SUPPLIED INFORMATION START

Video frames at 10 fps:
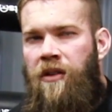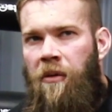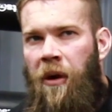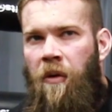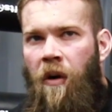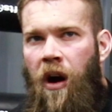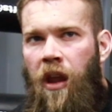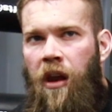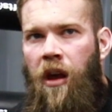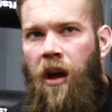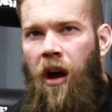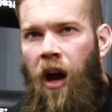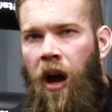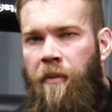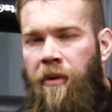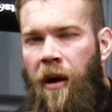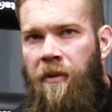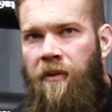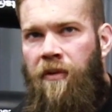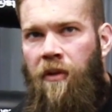It's on my quad,
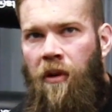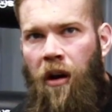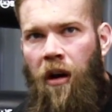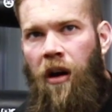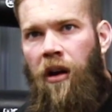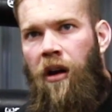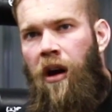prepping for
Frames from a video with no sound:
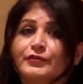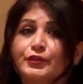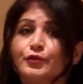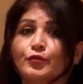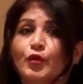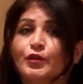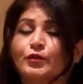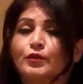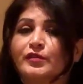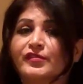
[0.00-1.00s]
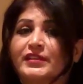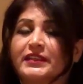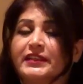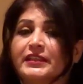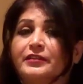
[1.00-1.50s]
we don't want to look
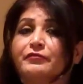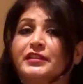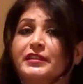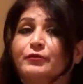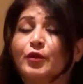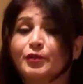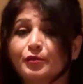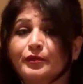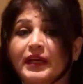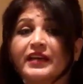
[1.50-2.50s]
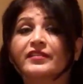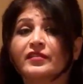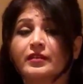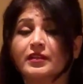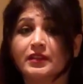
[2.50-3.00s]
silly. We want to
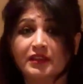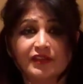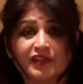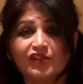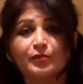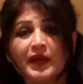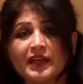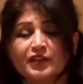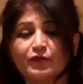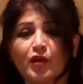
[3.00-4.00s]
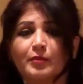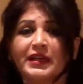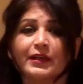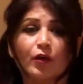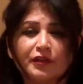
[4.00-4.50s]
earn respect from
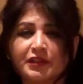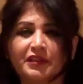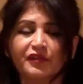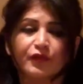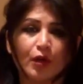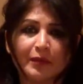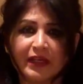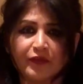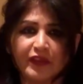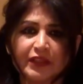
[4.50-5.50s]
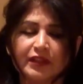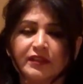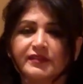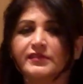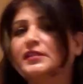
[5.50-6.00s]
our audience, from our
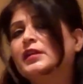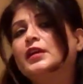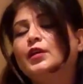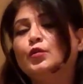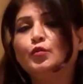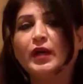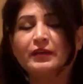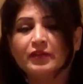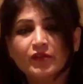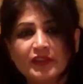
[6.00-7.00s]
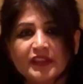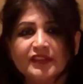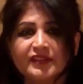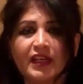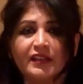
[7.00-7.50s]
readers, whoever
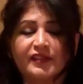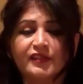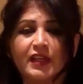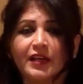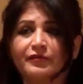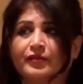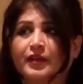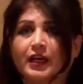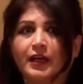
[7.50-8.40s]
reads our stuff.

SUPPLIED INFORMATION END

Repeat the lines from the line containing "[0.00-1.00s]" through the end of the material above exactly, with no pictures and nothing else.

[0.00-1.00s]
[1.00-1.50s]
we don't want to look
[1.50-2.50s]
[2.50-3.00s]
silly. We want to
[3.00-4.00s]
[4.00-4.50s]
earn respect from
[4.50-5.50s]
[5.50-6.00s]
our audience, from our
[6.00-7.00s]
[7.00-7.50s]
readers, whoever
[7.50-8.40s]
reads our stuff.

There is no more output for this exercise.